Ci sono fatti e comportamenti che diventano parametri di misura della civiltà di un paese.

Oggi, ha, giustamente, grande eco mediatica la vicenda del bimbo, costretto a guardare Fiorentina-Napoli con la maglia, della squadra del cuore, indossata alla rovescia. Purtroppo, però, non è la prima volta.

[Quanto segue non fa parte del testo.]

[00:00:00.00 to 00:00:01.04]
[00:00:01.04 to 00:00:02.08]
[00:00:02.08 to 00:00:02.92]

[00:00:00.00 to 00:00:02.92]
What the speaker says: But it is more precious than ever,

Nella scorsa stagione, raccontando il pre partita di Roma-Napoli per Canale8, nel corso di EnergiAzzurra, avevamo denunciato quanto accaduto ad una bimba di circa 3/4 anni.
All’esterno dello stadio Olimpico, una bimbetta, con indosso la maglia del Napoli, in compagnia del papà, si affrettava allegramente verso i tornelli, quando, su invito delle stesse forze dell’ordine presenti, le fu fatto indossare l’anonimo giubbottino, per nascondere l’azzurro che, a loro dire, poteva essere causa di rischio per l’incolumità. Lo denunciammo in diretta e chiedemmo spiegazioni ai poliziotti ma nessuno volle venire ai microfoni. Alzate di spalle, scuse mormorate ed espressioni mortificate che raccontavano, benissimo, l’impotenza e la rassegnazione di chi dovrebbe garantire, a tutti, di poter serenamente indossare una maglia.

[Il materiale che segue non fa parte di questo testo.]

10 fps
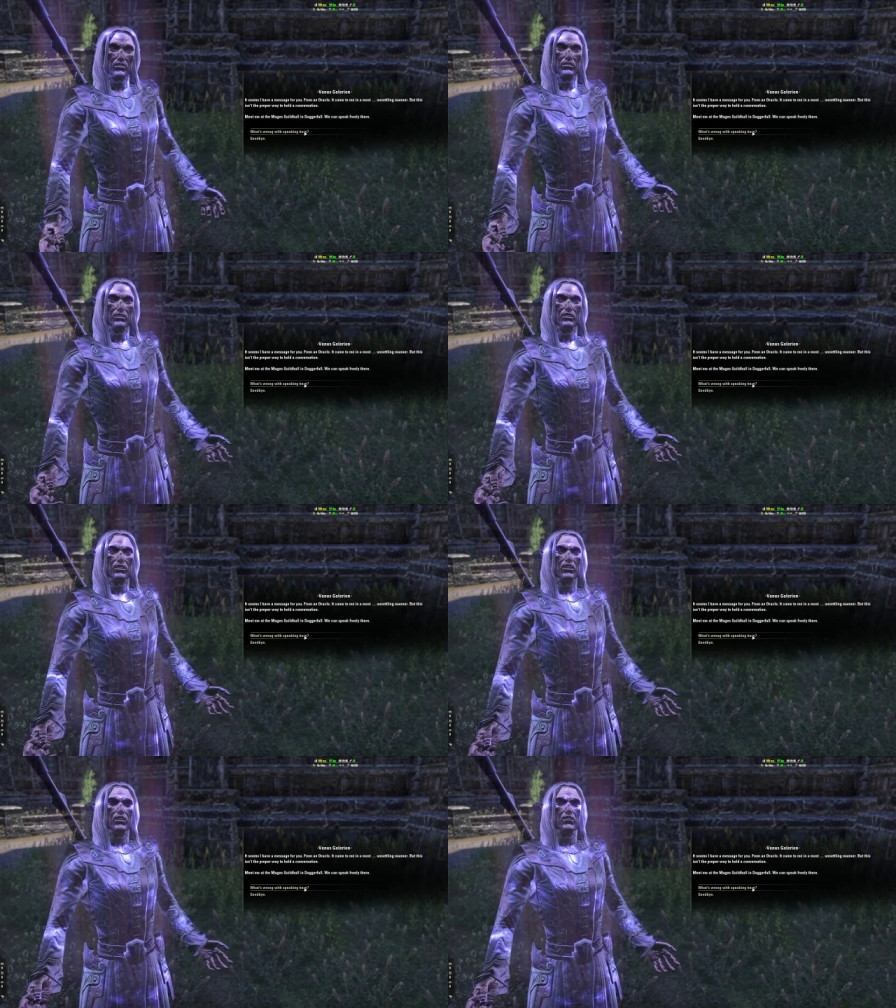It
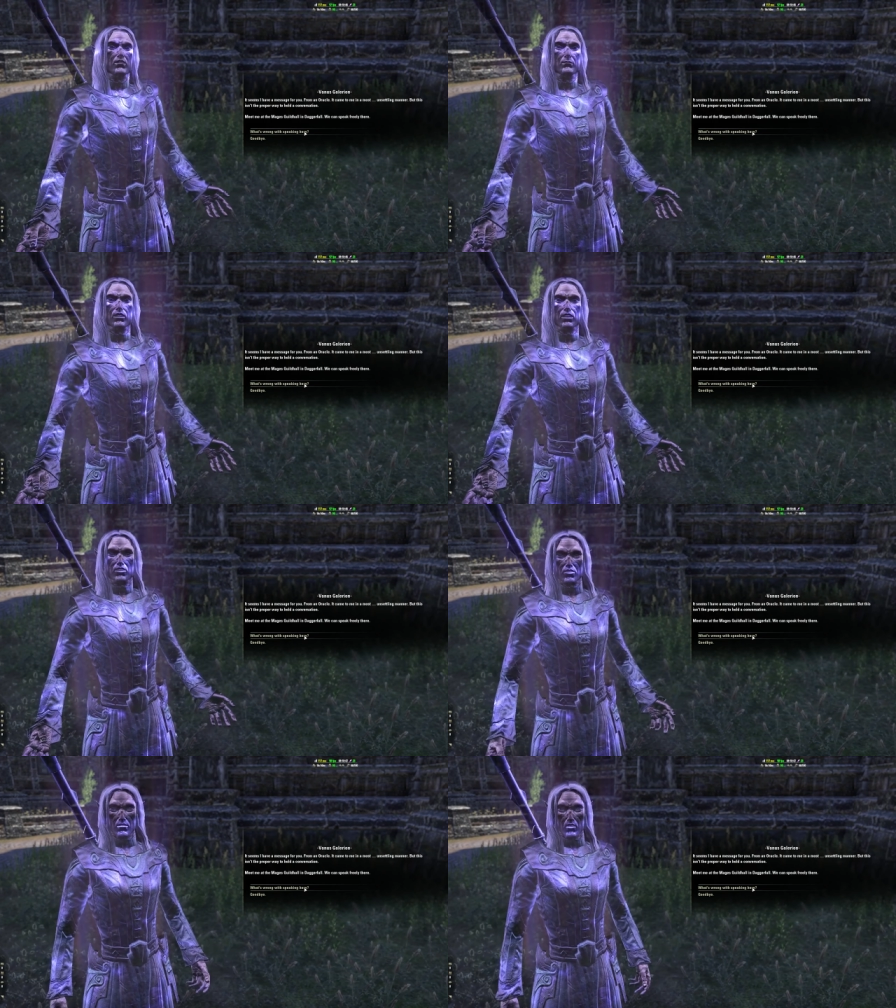seems I have a
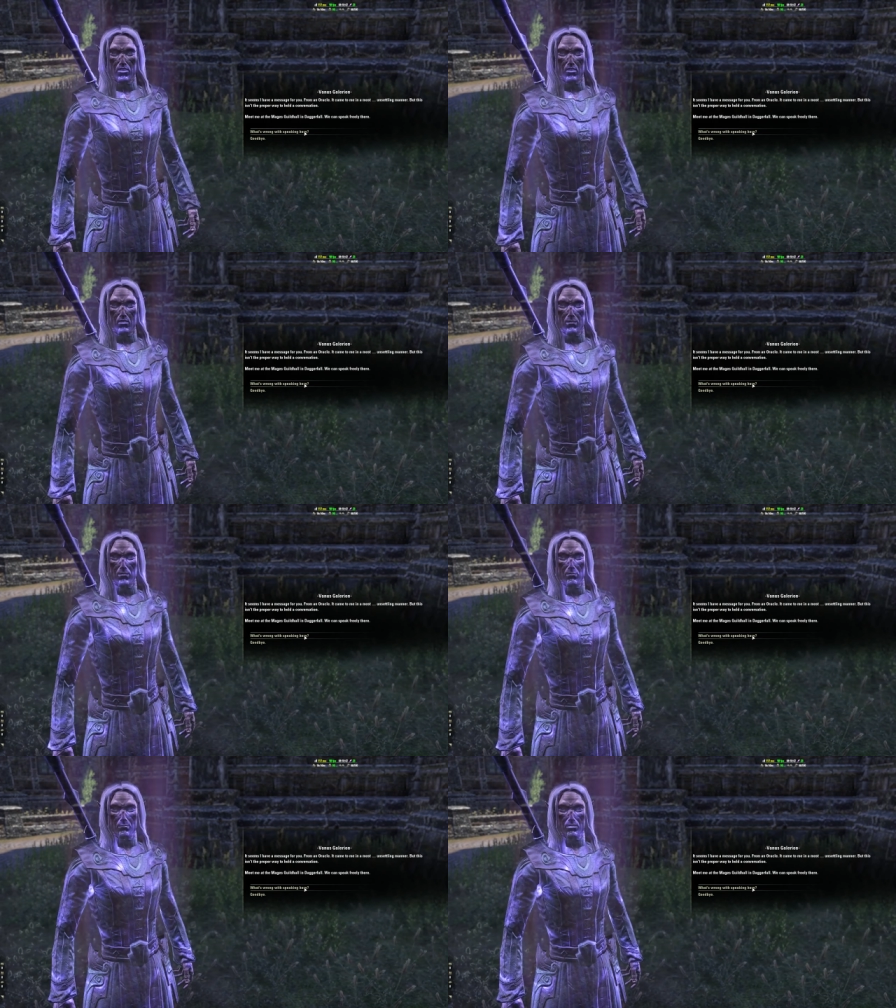message for you
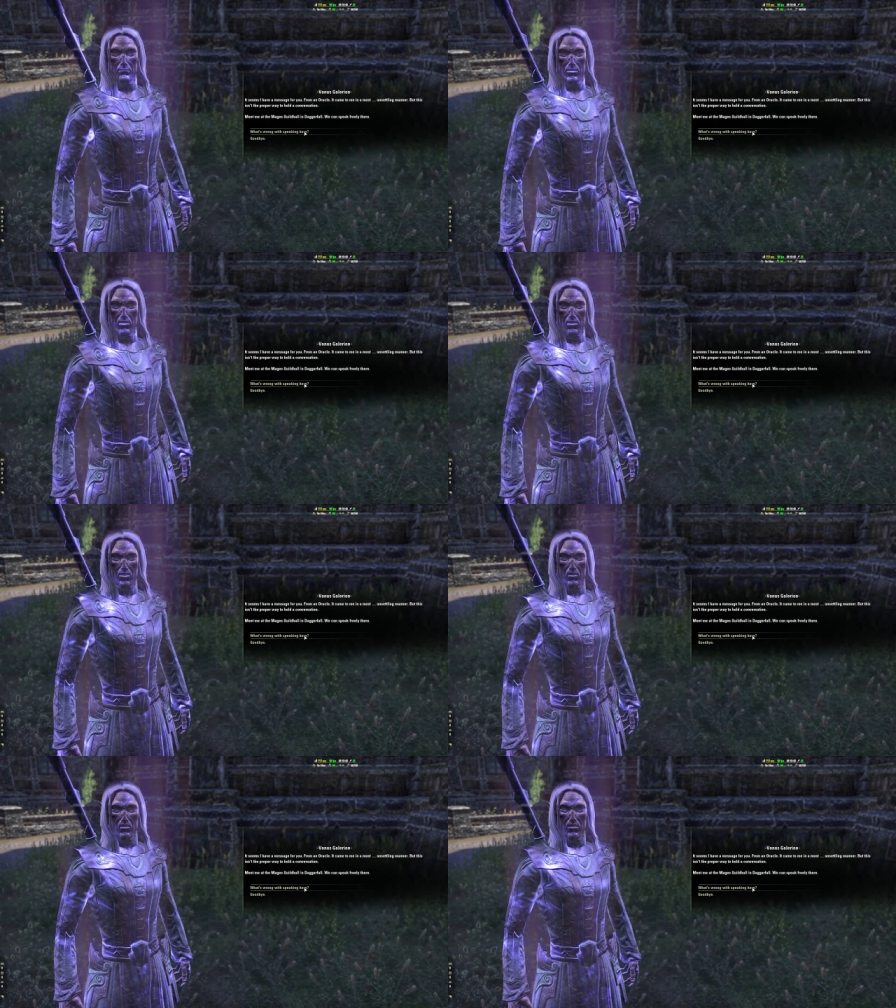from an
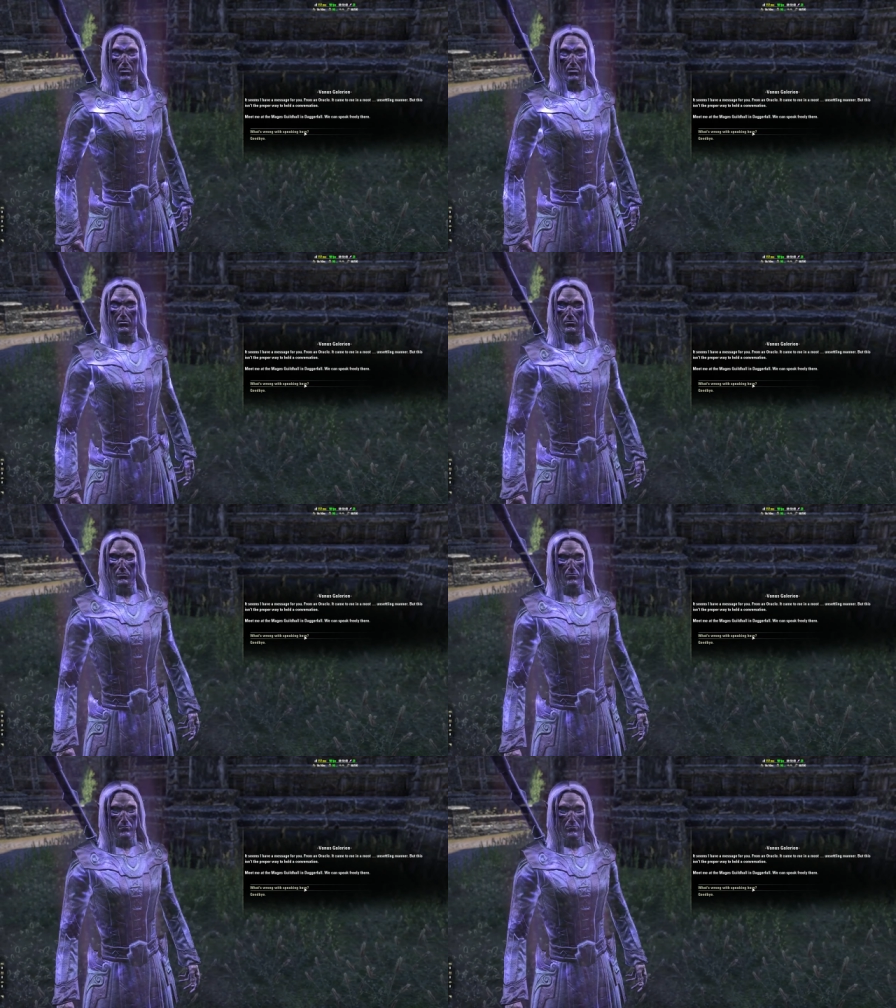oracle.
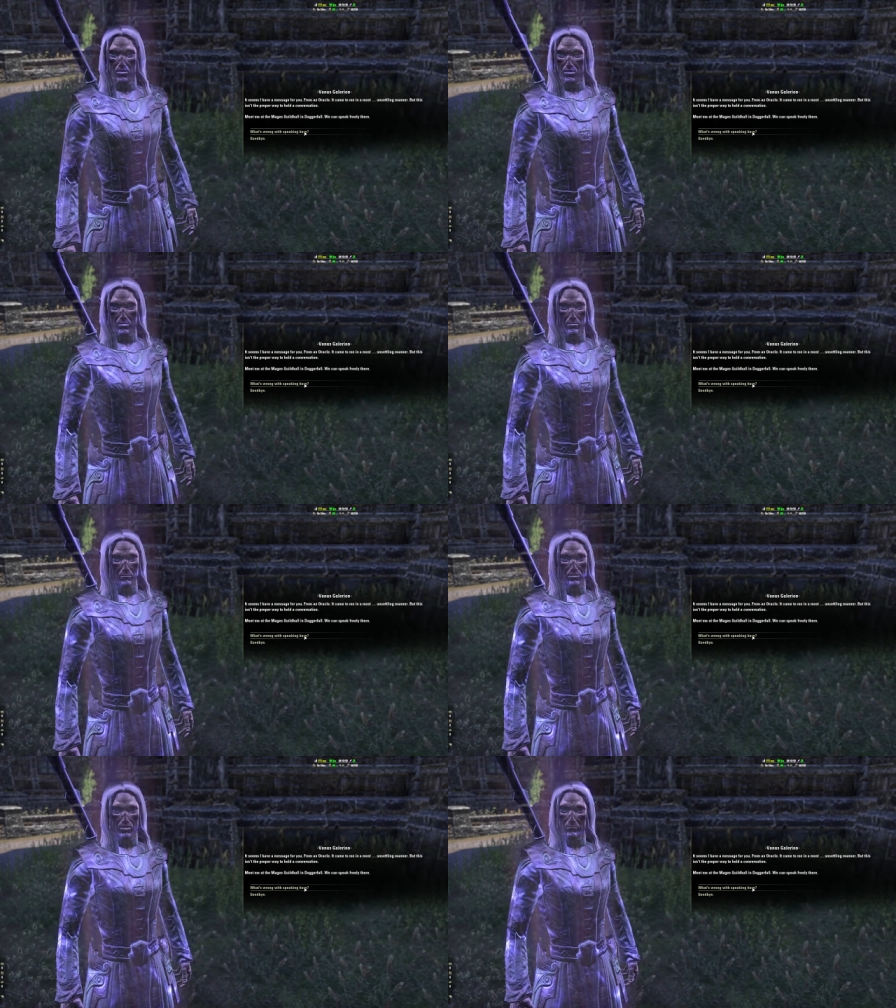
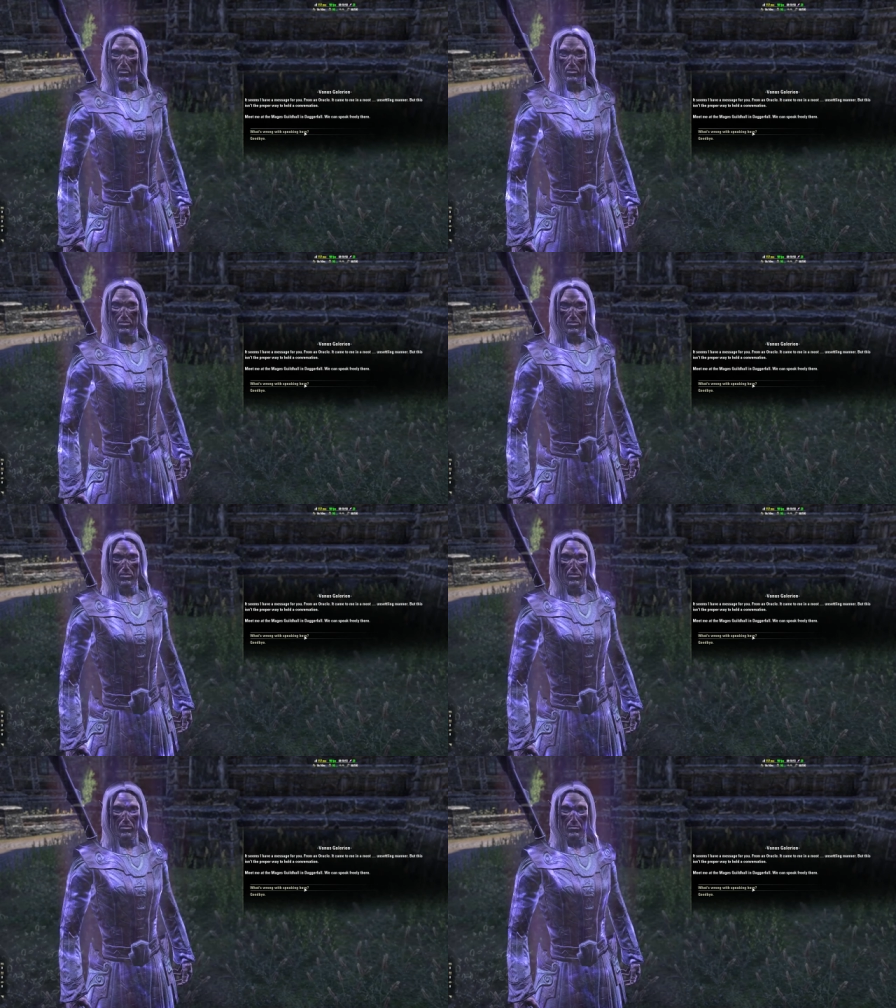Came to me in a
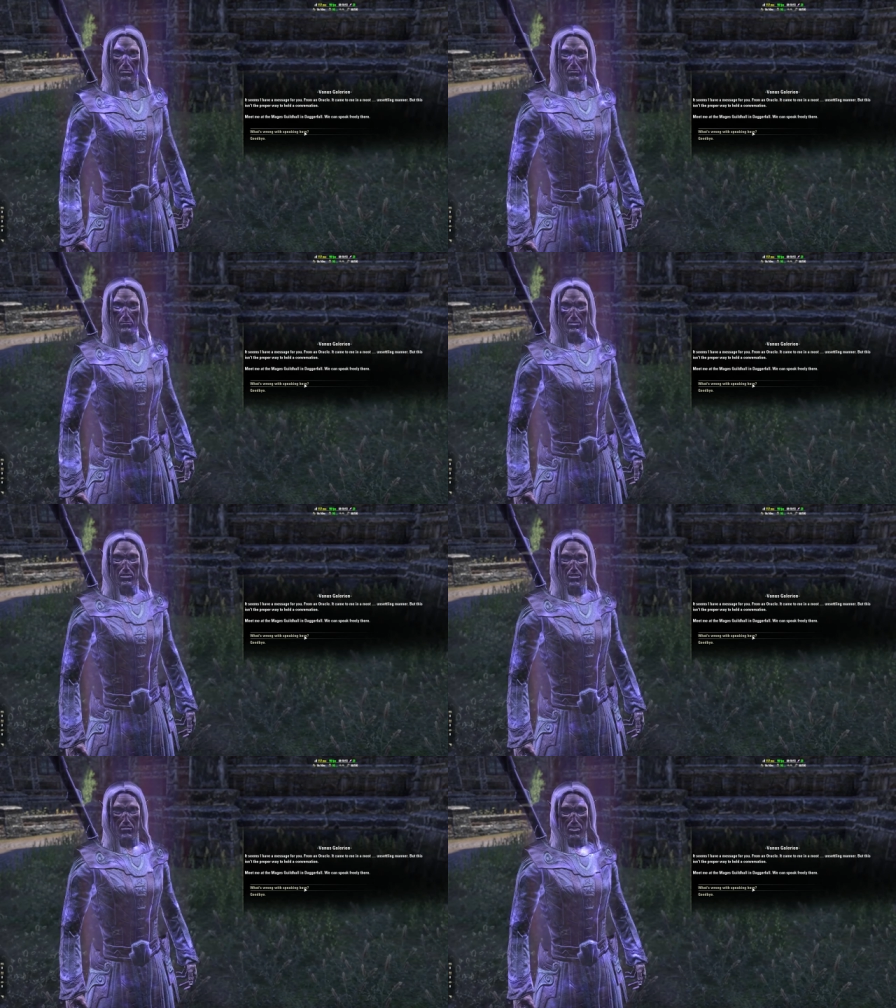most
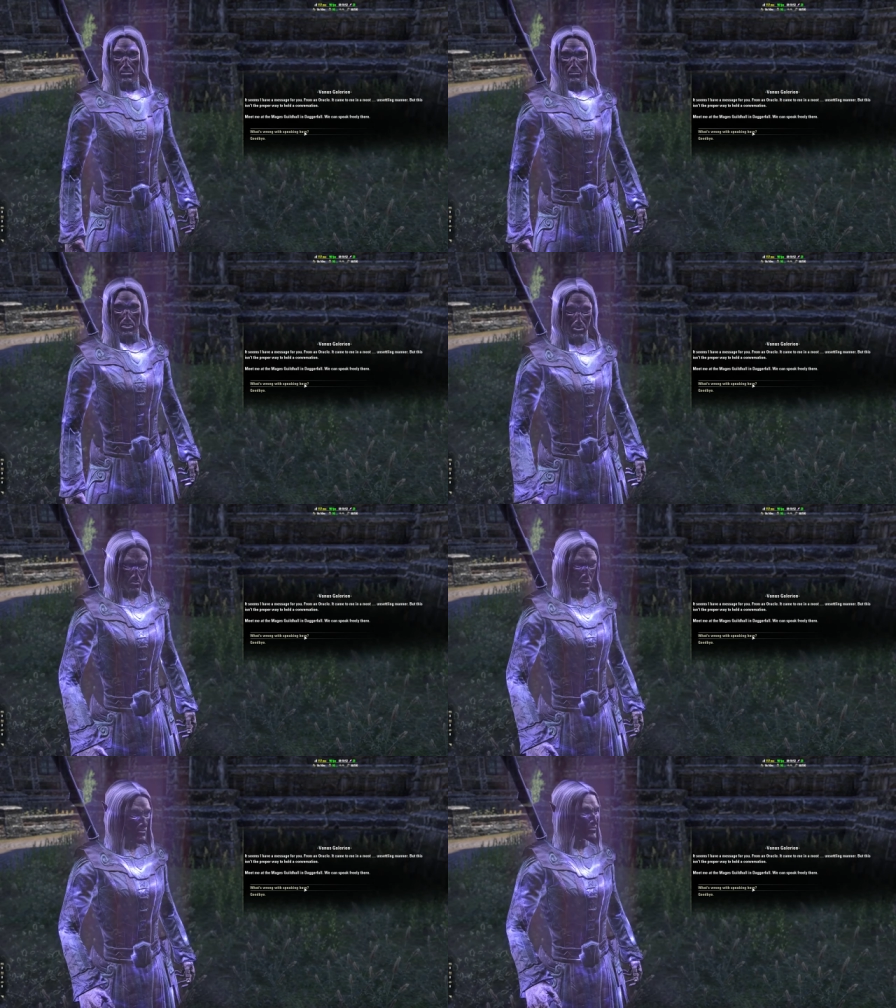unsettling
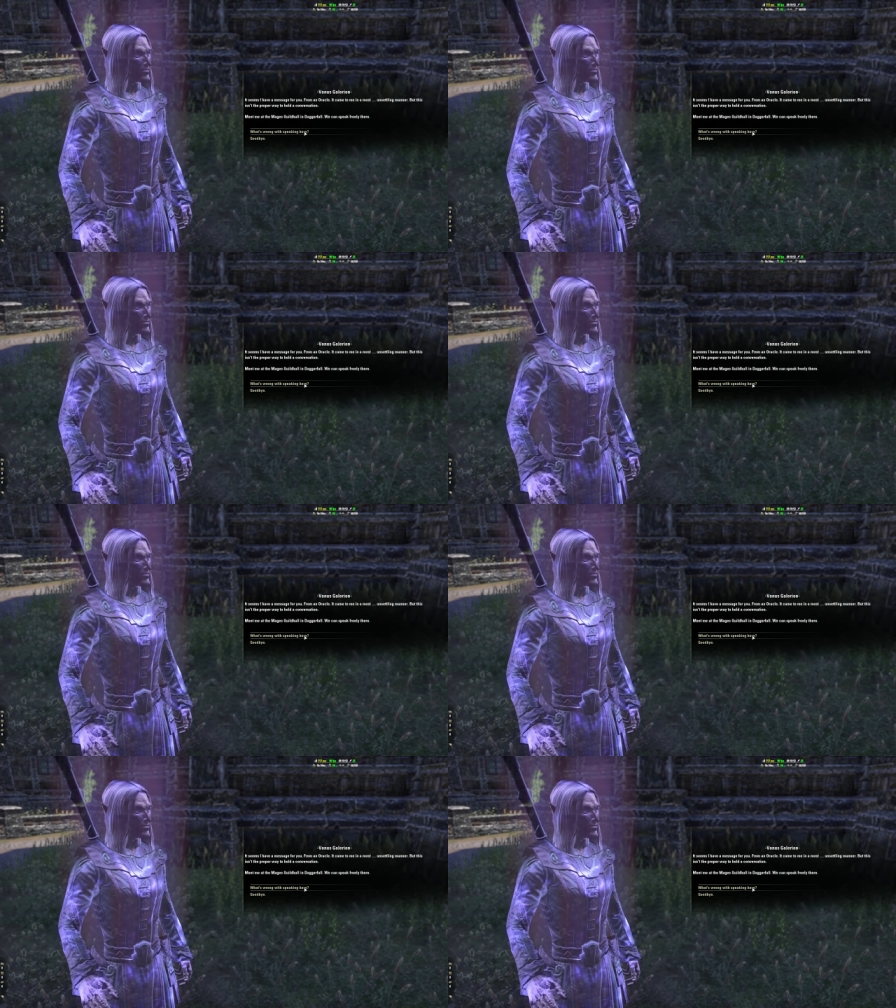manner.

Eppure, per ogni partita di calcio, vengono dispiegati a migliaia, tra polizia, carabinieri e guardia di finanza. Personale, sottratto al lavoro ordinario, per motivi di ordine pubblico…

C’è da riflettere su eventi simili, considerando che, per lungo tempo, all’interno del Maradona, si veniva multati per cambio di posto e sventolio di bandiere. Senza dimenticare che, negli stadi di tutta Italia, va in scena da anni sempre lo stesso copione. Pre-durante-post animato da suoni gutturali, emessi da subumani che offendono e violentano una città ed un popolo. Le incongruenze italiane, sono endemiche e patologiche a tutti i livelli e, il calcio, come sempre, ce le sbatte in faccia come un sonoro schiaffone.

Peccato, che chi dovrebbe agire e rimettere ordine, sia anche molto bravo a scansare i ceffoni emotivi e, così, tutto si perde nel nulla e diventa un mulinello di aria leggera che vola via.